When distance drives discovery

 

At the turn of the 20th century, doctors lacked the basic tools to see inside the human body. Today, neurosurgeons can use an MRI to glimpse inside the brain without ever making an incision. In the 1960s, cardiologists relied on pacemakers as big as car batteries, attached to cords plugged into the wall to help control a patient’s abnormal heart rhythm. Today, a wireless, battery-powered pacemaker the size of a large vitamin can be implanted directly inside a patient's heart. For decades, we have overcome obstacles to ensure patients get the care they need. Now, the coronavirus has created an entirely new set of challenges. We have a choice: Run from the challenge or be part of the solution.   

Healthcare provider and patient using a remote monitoring device

How a cardiologist’s slip changed medicine

In 1958, an American cardiologist was conducting an imaging test when he accidentally injected dye into the patient’s coronary arteries. Until then, doctors believed such a move would result in certain death. It didn’t. In fact, the slip created a way to X-ray the inside of blood vessels and changed the way doctors diagnosed heart problems.

 

The limits of hands-on care

Healthcare has always been a hands-on profession. Not long after we’re born, a doctor presses a stethoscope against our chest to listen to our heart. As children, we grudgingly open our mouths and say “Aah” so a nurse can look at our tonsils. But remote technology is changing the way healthcare is delivered. Doctors carry iPads™ instead of satchels. Patients with diabetes can now receive personalized alerts about their glucose levels on their smart phones connected to one of our apps and stand-alone continuous glucose monitoring systems. Nothing can replace in-person care, but technology can help us navigate a world where social distancing keeps us apart.

 

Female healthcare provider looking at phone and writing on pad.

Protecting the protectors

The coronavirus spares no one, not even our bravest men and women — military veterans. When COVID-19 hit the United States, Medtronic quickly developed new remote monitoring solutions — based on Centers for Disease Control and Prevention (CDC) guidelines for COVID-19 — for patients served by the U.S. Department of Veterans Affairs’ (VA) Home Telehealth program. Once the solution was in place at the VA, Medtronic rolled out a similar offering for other hospital systems and even its own employees.

   

If I would have asked people what they wanted, they would have said faster horses.

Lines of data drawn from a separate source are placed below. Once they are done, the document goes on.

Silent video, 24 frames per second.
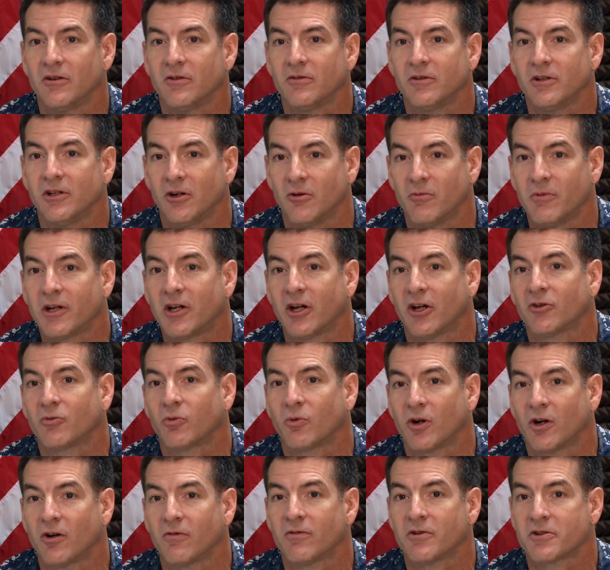Because
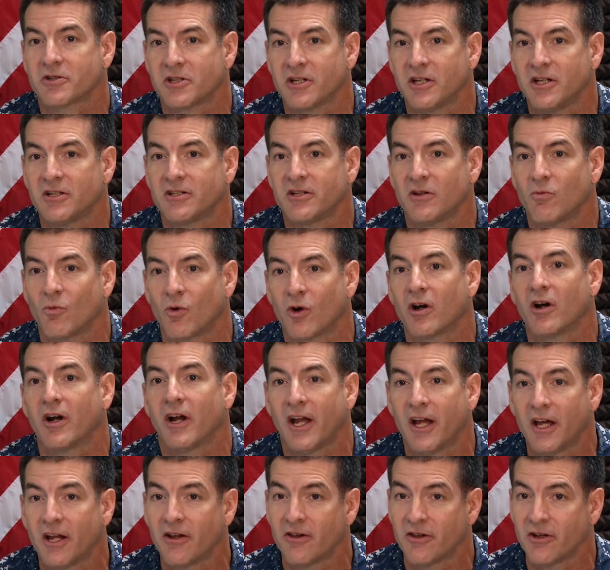we're overseas and we're
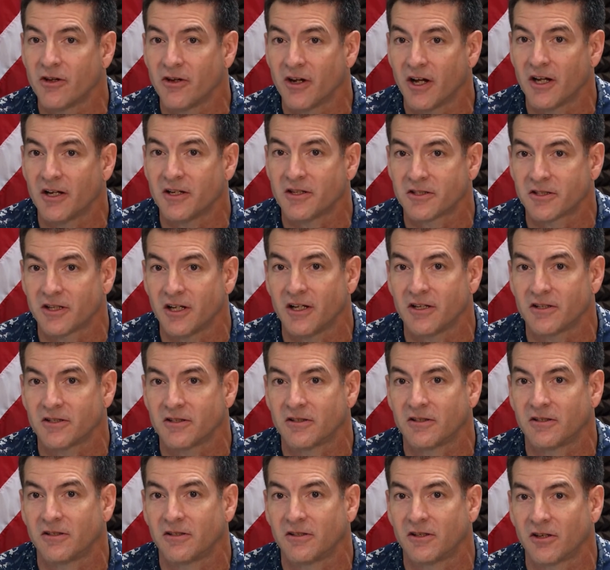ahead of the United States
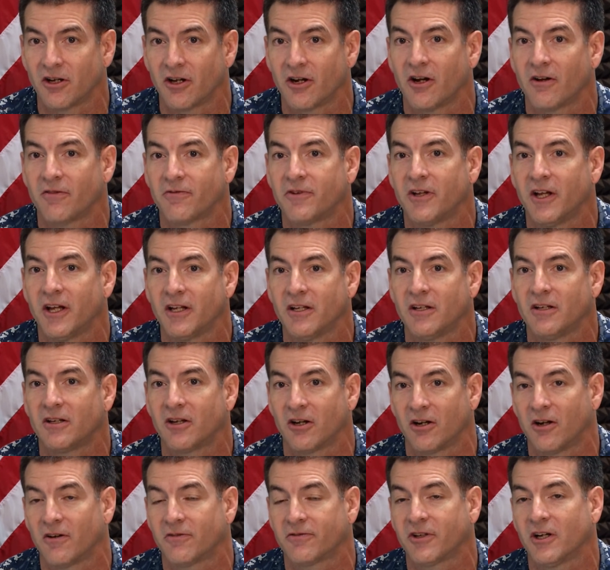cutoff
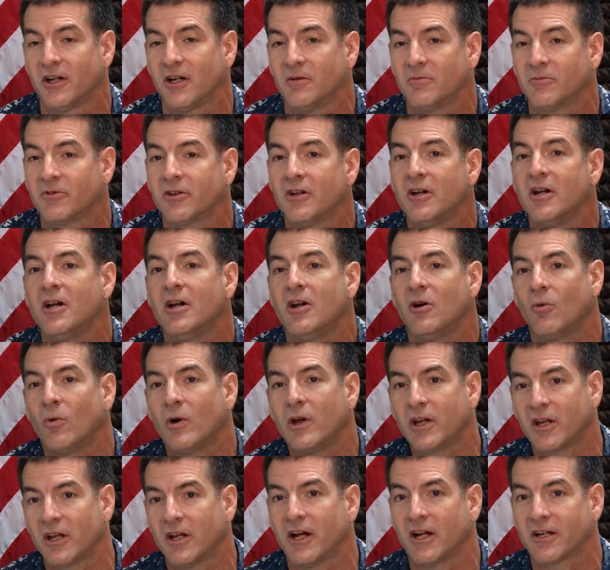times,
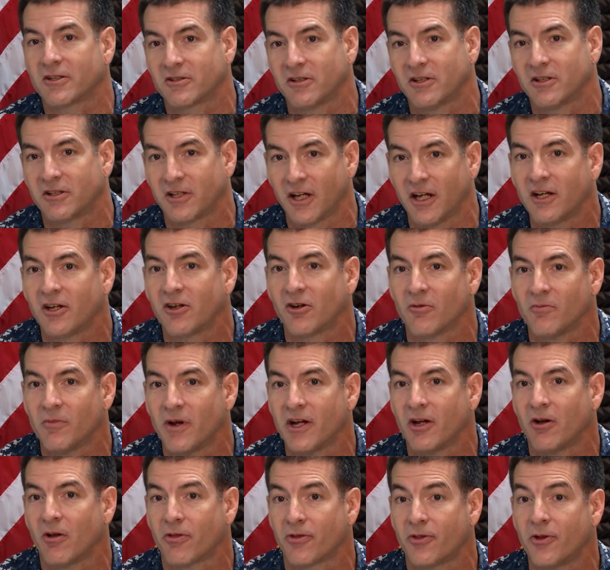we can actually take your
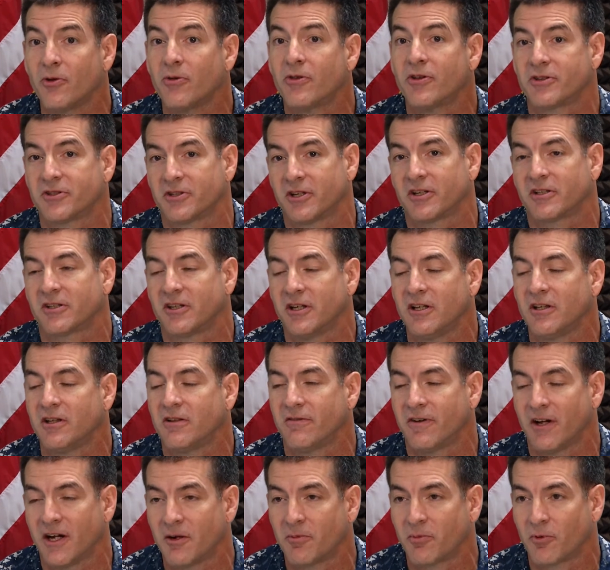mail through the 16th
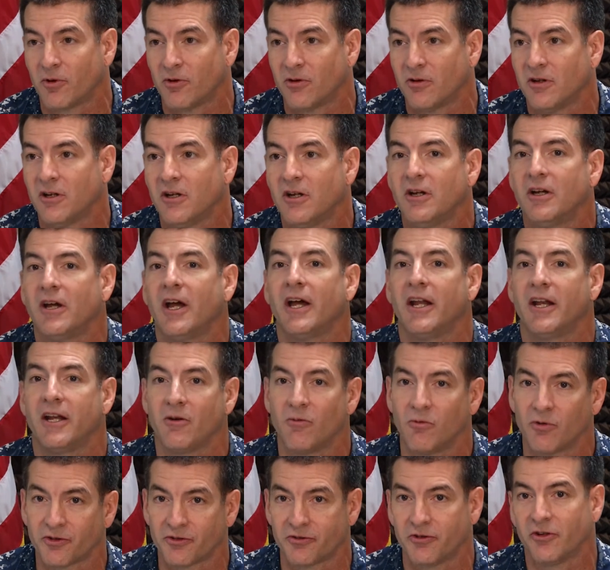of April, and
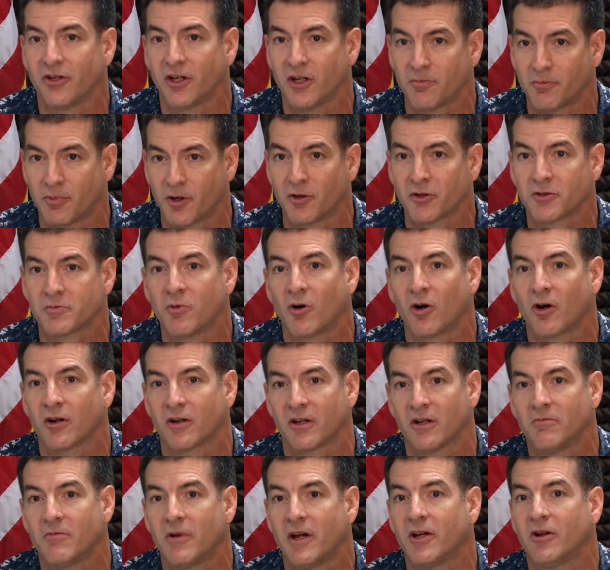it will still get postmarked
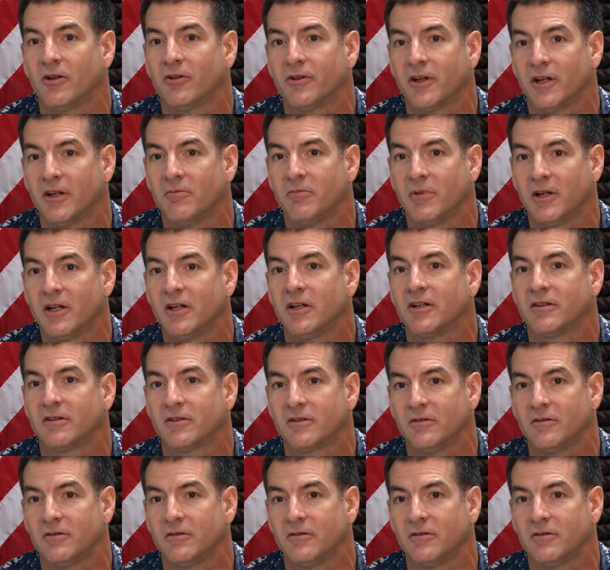and mailed and be in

- Henry Ford, founder of Ford Motor Company.

 

Curiosity leads to discovery

Curiosity is the engine that fires our imaginations and drives discoveries. Many make our lives easier, and often better. Consider how wireless technology has transformed the way we communicate, access information, and even how medical devices relay critical data between patients and doctors. Medtronic makes Bluetooth™-enabled cardiac devices that can be programmed from a distance by clinicians. That kind of capability reduces exposure to the virus for both patient and providers. So does the ability to remotely operate some of our lifesaving medical devices. In a matter of weeks, we developed, piloted, and launched a software upgrade for our most advanced ventilator to enable onsite remote monitoring and management capabilities.

   

People working at the Javits Center field hospital

Big challenges in the Big Apple

New York City hospitals braced for a bed shortage as COVID-19 cases surged. So, the state and federal government converted the cavernous Jacob K. Javits Convention Center into a field hospital. But that was only part of the challenge. Staff needed to remotely track vital signs for hundreds of patients. A Medtronic team quickly deployed several technologies to remotely monitor the oxygen saturation in patients’ blood to enable detection of respiratory deterioration. The setup would normally take weeks. They did it in two days.

   

This global pandemic is reshaping our world, emphasizing the need for solutions that bridge the divide between healthcare professionals and the technology they rely on to treat patients. Our remote monitoring solutions can help clinicians stay safe while focusing on what matters most – delivering quality patient care.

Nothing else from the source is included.